Per tutti coloro che in estate si lamentano del caldo e del sole cocente esiste un'alternativa piuttosto curiosa al classico soggiorno in montagna, un'attività sportiva-ricreativa che si svolge in luoghi molto freschi e non toccati dai raggi dell'astro luminoso: il caving.

L'esplorazione di caverne e grotte, prima a scopo scientifico e poi sportivo, è nata verso la fine del 1800, per poi conoscere sempre maggiore popolarità dagli anni '30 del 900, sopratutto grazie a spedizioni francesi e statunitensi

Dagli anni 40 è nata quindi un'associazione americana, la National Speleological Society che ha lo scopo di promuovere l'esplorazione, la conservazione, lo studio e la comprensione delle grotte degli Stati Uniti.

Chiaramente non si tratta di una pratica adatta a tutti, in primis a coloro che hanno paura degli spazi stretti e bui, ma anche a chi non vuole introdurre consapevolmente l'elemento del rischio nel proprio tempo libero.

Esplorare una grotta molto profonda, o di cui non si conosce il percorso a memoria, può comportare qualche piccolo inconveniente, come si può facilmente intuire.

Per questo motivo, ovviamente dopo un corso introduttivo grazie al quale imparare tutte le norme e le buone abitudini dell'esploratore, è consigliato partire verso le profondità delle terra sempre almeno in coppia, ma molto meglio in gruppo.

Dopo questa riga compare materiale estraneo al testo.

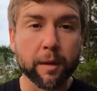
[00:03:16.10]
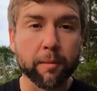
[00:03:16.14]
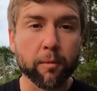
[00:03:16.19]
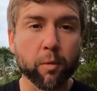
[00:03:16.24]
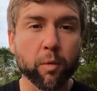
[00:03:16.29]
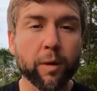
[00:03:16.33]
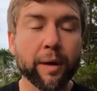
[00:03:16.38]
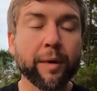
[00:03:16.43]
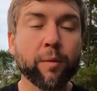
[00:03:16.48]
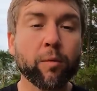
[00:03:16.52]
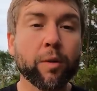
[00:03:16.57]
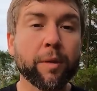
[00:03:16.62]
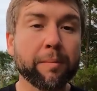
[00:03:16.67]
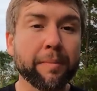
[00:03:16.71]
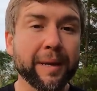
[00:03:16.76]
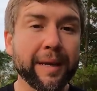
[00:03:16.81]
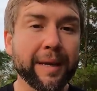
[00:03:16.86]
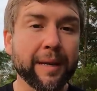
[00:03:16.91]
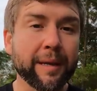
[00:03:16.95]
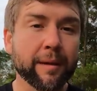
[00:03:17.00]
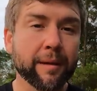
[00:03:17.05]
Number one
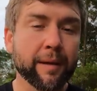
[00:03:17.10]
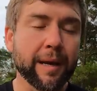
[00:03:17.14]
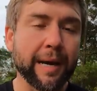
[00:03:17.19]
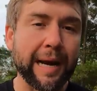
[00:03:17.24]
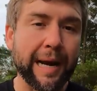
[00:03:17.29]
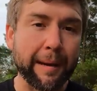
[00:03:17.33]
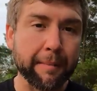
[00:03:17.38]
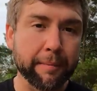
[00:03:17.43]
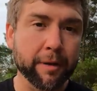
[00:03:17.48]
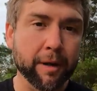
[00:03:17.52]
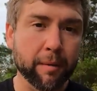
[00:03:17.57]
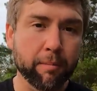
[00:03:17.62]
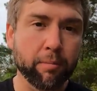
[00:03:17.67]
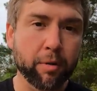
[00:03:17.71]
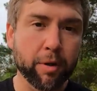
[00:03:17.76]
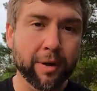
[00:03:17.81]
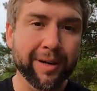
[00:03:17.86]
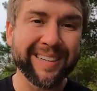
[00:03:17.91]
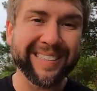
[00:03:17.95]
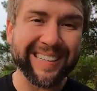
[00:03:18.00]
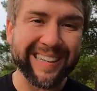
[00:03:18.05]
would be, I'm gonna
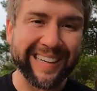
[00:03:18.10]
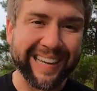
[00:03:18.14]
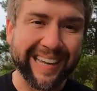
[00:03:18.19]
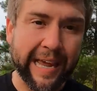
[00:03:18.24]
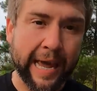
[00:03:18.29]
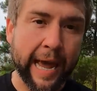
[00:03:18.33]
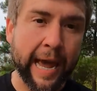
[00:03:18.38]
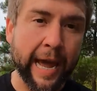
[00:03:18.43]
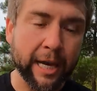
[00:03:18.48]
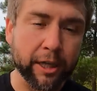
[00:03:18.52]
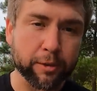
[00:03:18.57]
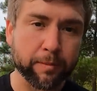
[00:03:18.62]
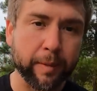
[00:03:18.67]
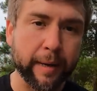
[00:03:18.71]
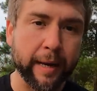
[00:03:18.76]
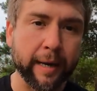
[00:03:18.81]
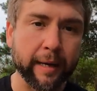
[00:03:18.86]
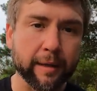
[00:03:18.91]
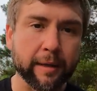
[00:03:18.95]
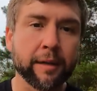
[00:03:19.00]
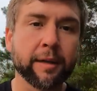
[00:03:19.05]
put cash
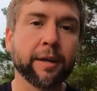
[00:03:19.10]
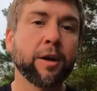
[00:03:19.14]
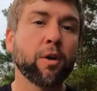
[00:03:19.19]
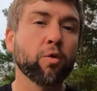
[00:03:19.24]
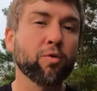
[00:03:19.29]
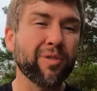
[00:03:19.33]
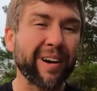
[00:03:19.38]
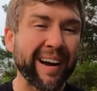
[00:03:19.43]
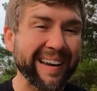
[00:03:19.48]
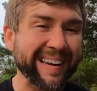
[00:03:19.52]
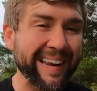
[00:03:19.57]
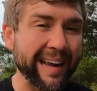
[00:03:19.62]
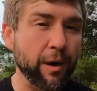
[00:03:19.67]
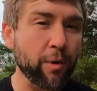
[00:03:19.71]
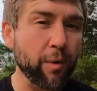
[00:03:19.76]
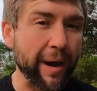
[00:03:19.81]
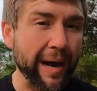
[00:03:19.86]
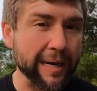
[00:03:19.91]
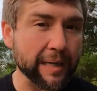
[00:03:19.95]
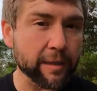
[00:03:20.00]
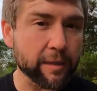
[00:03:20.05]
back. Right
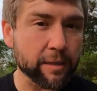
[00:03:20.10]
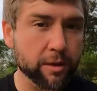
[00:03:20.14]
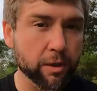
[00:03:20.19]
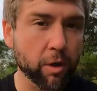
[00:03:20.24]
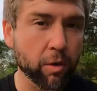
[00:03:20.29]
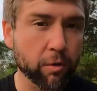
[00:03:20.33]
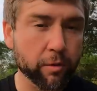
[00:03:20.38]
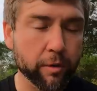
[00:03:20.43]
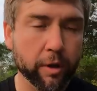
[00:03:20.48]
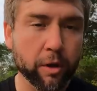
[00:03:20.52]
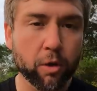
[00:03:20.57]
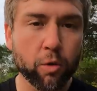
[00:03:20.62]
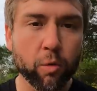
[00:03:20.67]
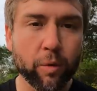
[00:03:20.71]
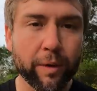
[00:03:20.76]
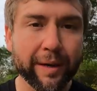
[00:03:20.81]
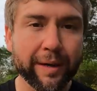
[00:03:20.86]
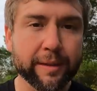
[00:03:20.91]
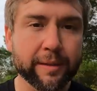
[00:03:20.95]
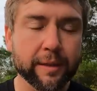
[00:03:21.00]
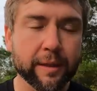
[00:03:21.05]
now, I don't know
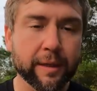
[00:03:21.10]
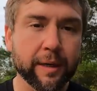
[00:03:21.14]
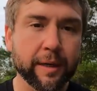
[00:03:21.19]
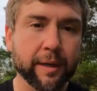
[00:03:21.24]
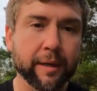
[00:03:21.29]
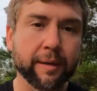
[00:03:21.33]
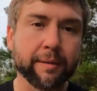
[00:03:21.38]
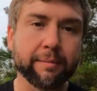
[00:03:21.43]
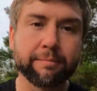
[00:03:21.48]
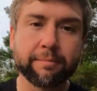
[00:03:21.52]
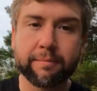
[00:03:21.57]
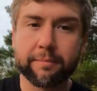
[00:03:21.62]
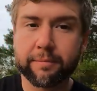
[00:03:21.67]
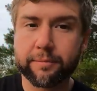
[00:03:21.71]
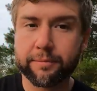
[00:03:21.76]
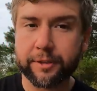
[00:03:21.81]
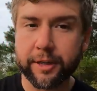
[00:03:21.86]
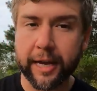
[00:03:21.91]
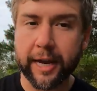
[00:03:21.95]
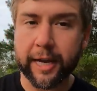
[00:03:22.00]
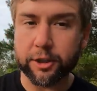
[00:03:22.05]
what,
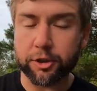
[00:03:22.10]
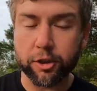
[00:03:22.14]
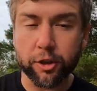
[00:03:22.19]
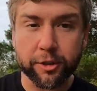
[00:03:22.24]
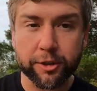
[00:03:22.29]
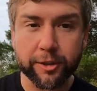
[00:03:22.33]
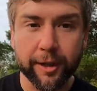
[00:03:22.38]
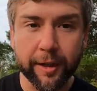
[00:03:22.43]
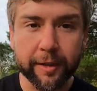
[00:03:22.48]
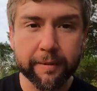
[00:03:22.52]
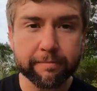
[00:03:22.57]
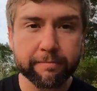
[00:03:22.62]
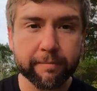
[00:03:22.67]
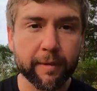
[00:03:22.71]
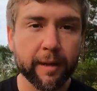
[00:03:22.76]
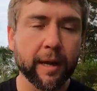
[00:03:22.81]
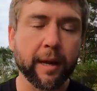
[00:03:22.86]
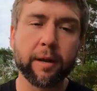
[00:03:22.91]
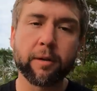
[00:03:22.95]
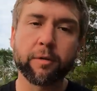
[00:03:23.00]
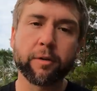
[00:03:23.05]
cash looks like.
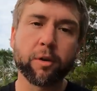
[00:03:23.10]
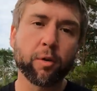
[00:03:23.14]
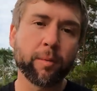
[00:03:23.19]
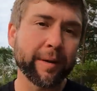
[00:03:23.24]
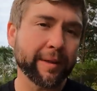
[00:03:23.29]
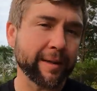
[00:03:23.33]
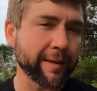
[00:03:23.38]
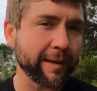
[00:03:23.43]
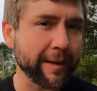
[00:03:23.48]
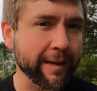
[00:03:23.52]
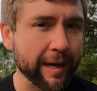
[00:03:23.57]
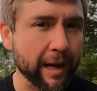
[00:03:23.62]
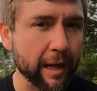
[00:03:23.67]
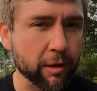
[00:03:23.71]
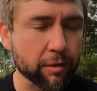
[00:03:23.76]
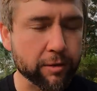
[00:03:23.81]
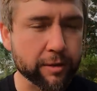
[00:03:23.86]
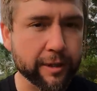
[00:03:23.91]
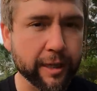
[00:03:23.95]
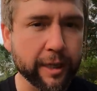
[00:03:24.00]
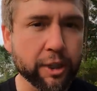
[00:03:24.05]
I don't know about the
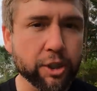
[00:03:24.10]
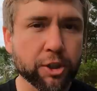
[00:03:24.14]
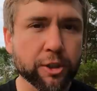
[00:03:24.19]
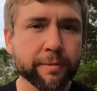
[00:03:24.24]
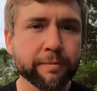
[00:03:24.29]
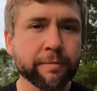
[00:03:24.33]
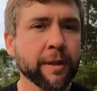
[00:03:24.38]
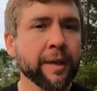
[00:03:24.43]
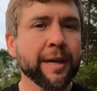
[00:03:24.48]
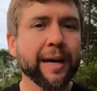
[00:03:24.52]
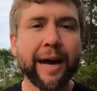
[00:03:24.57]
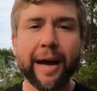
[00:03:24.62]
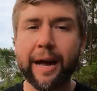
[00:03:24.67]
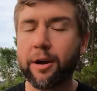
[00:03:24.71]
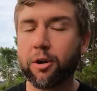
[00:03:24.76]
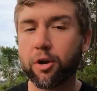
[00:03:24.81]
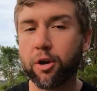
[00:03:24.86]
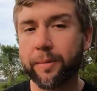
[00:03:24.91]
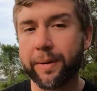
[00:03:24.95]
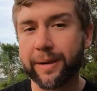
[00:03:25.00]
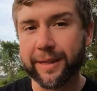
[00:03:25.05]
de-dollarization. I
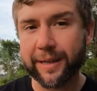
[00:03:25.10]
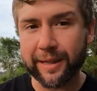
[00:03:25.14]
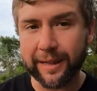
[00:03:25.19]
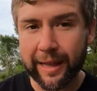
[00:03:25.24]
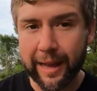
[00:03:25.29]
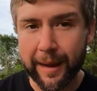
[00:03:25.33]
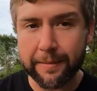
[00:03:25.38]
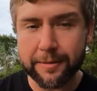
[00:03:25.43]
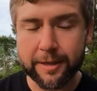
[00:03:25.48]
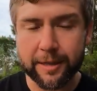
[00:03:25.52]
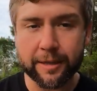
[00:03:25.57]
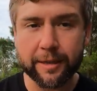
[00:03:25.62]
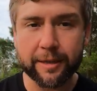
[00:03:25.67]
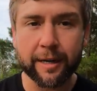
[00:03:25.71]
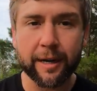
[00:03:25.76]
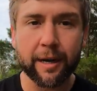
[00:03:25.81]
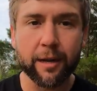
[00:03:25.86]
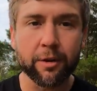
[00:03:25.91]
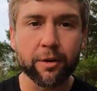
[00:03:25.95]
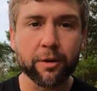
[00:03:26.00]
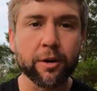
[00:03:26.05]
don't know about the collapse of the
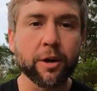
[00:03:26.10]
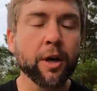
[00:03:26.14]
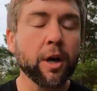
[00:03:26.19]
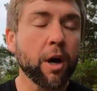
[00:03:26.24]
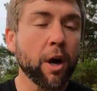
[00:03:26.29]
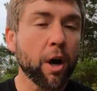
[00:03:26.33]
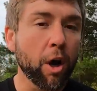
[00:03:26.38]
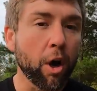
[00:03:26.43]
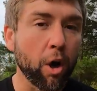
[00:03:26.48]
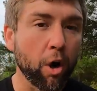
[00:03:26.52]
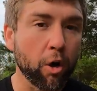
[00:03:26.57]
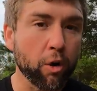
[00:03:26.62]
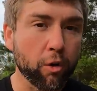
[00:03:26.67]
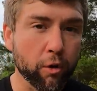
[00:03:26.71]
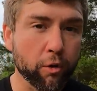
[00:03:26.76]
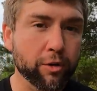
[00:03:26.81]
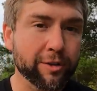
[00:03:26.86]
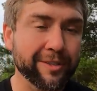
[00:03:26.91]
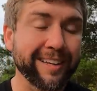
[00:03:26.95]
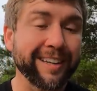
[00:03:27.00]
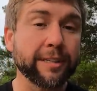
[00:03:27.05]
dollar. All
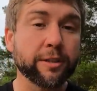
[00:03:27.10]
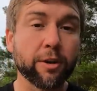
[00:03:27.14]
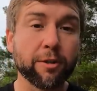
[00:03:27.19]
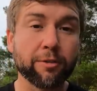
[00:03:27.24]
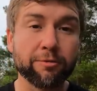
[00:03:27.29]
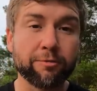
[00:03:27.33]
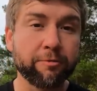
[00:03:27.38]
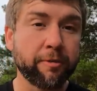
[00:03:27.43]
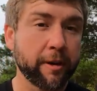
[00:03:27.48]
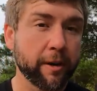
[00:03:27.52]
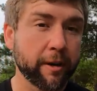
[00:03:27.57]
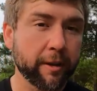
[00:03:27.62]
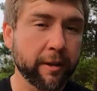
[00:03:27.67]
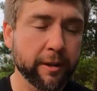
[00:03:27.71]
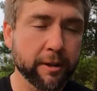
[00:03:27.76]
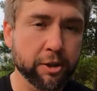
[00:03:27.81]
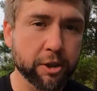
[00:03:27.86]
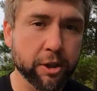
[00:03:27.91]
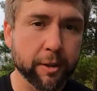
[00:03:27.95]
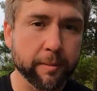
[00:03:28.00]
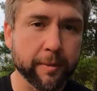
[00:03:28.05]
those things are very
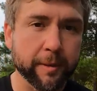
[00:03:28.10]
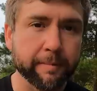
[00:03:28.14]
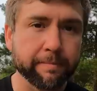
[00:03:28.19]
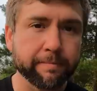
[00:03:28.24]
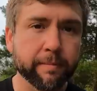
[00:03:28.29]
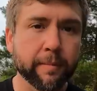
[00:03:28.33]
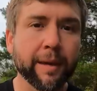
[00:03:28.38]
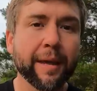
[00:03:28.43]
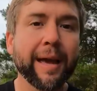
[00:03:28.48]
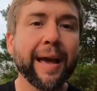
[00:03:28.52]
legitimate.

Una buona forma fisica è condizione indispensabile, in quanto si sarà costretti a percorre cunicoli molto stretti, anche lunghi, a scalare pareti di roccia scivolose e persino ad attraversare piccoli torrenti o laghi sotterranei.

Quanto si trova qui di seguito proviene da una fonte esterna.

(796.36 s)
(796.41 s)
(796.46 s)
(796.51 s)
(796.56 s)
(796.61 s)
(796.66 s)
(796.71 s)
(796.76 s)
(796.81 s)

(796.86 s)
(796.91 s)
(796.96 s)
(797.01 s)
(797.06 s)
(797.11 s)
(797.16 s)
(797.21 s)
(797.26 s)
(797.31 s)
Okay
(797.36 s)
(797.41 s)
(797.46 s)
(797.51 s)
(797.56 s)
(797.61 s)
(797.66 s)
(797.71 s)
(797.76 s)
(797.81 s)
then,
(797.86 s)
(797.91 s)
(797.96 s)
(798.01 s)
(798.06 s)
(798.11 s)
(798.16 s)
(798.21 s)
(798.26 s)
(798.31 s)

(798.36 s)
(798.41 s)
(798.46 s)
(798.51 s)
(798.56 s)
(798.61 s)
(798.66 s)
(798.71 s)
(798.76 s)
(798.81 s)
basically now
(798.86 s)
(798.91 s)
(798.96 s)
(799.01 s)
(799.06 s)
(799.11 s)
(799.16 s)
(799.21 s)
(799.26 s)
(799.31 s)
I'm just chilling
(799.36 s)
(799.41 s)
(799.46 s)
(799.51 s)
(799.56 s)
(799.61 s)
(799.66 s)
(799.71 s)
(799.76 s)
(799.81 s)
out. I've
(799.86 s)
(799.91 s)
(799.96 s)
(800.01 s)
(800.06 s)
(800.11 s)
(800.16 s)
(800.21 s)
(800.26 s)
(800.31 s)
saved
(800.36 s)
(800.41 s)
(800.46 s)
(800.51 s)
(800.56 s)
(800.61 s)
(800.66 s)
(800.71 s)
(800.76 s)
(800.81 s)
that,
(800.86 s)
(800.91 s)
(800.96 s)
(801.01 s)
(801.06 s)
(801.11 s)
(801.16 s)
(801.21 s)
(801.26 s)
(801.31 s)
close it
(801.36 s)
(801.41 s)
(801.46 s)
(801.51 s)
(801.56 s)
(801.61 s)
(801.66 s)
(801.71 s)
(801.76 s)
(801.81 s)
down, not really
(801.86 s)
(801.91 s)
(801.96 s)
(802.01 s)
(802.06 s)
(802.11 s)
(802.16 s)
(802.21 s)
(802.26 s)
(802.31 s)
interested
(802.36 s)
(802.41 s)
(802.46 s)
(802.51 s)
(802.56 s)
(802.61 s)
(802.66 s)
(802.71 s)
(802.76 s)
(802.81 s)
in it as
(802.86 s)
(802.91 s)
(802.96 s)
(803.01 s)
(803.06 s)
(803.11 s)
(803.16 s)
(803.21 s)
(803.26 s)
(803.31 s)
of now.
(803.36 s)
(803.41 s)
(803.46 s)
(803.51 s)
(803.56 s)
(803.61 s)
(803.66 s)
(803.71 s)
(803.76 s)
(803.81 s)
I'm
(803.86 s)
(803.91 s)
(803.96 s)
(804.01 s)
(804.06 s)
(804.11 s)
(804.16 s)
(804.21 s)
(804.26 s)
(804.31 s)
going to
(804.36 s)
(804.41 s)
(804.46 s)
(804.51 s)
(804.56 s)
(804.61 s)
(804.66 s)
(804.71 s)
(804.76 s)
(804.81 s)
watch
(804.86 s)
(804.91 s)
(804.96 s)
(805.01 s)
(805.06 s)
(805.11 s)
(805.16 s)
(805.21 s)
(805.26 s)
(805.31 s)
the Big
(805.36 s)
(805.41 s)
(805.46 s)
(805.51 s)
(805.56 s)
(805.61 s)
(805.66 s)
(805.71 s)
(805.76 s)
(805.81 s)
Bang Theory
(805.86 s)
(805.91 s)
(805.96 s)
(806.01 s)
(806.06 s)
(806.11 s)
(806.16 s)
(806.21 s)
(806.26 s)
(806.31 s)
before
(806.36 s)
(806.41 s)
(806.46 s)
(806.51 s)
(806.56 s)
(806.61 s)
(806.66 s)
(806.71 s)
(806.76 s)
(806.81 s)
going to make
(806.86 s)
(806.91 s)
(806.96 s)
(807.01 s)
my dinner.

Tra i vari elementi di equipaggiamento troviamo almeno un paio di fonti di luce a persona, un casco di sicurezza (su cui in genere montare una torcia), corde e abbigliamento adatto all'ambiente.

Preoccupazione del caver è quella di salvaguardare sempre l'ambiente che percorre, cercando di non danneggiare le specie naturali che vivono nella grotta, e di non imbrattare le pareti con scritte o rovinarle con incisioni.

Per segnare il percorso si usano infatti marcatori cancellabili o segnali rimovibili durante il ritorno alla superficie.